_PROBLEM STATEMENT_
The complete listing goes into the output exactly, without its pictures.

_MATERIAL FOR THE TASK_
····················

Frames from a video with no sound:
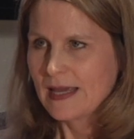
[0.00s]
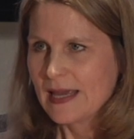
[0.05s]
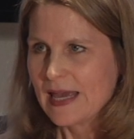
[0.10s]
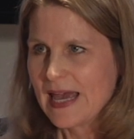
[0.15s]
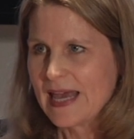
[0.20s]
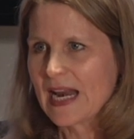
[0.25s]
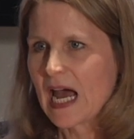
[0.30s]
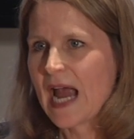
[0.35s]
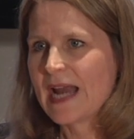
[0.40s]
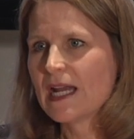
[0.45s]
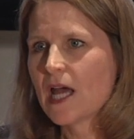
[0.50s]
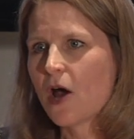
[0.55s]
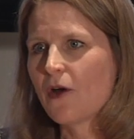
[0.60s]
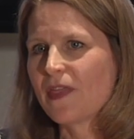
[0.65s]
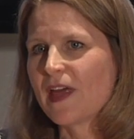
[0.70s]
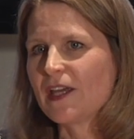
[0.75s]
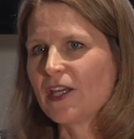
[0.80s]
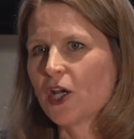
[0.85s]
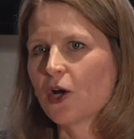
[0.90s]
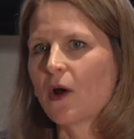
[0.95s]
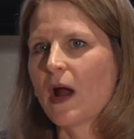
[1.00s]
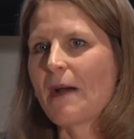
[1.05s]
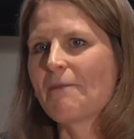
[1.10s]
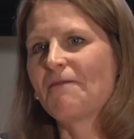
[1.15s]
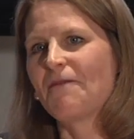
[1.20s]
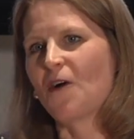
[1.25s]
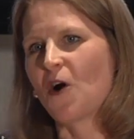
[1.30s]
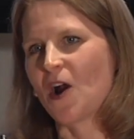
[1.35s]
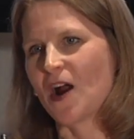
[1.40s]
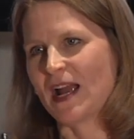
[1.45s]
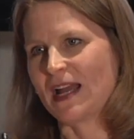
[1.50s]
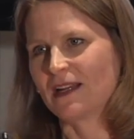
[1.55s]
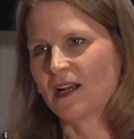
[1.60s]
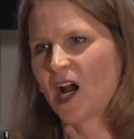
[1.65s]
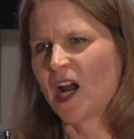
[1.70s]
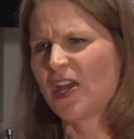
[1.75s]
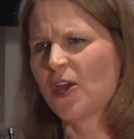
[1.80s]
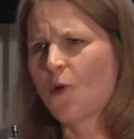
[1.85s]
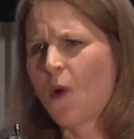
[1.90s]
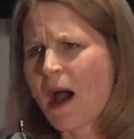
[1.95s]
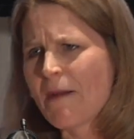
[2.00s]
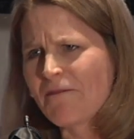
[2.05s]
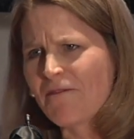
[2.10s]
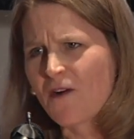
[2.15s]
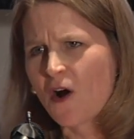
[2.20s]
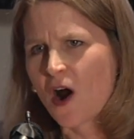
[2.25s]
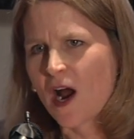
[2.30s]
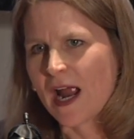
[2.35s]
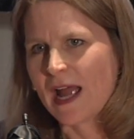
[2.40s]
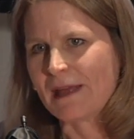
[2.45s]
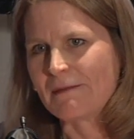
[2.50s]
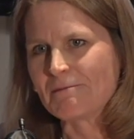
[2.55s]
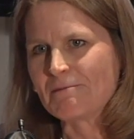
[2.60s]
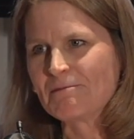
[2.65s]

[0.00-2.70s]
And I know that you're up for it. Are you up for it?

····················

_SOLUTION FOR THIS EXERCISE_
Frames from a video with no sound:
[0.00s]
[0.05s]
[0.10s]
[0.15s]
[0.20s]
[0.25s]
[0.30s]
[0.35s]
[0.40s]
[0.45s]
[0.50s]
[0.55s]
[0.60s]
[0.65s]
[0.70s]
[0.75s]
[0.80s]
[0.85s]
[0.90s]
[0.95s]
[1.00s]
[1.05s]
[1.10s]
[1.15s]
[1.20s]
[1.25s]
[1.30s]
[1.35s]
[1.40s]
[1.45s]
[1.50s]
[1.55s]
[1.60s]
[1.65s]
[1.70s]
[1.75s]
[1.80s]
[1.85s]
[1.90s]
[1.95s]
[2.00s]
[2.05s]
[2.10s]
[2.15s]
[2.20s]
[2.25s]
[2.30s]
[2.35s]
[2.40s]
[2.45s]
[2.50s]
[2.55s]
[2.60s]
[2.65s]

[0.00-2.70s]
And I know that you're up for it. Are you up for it?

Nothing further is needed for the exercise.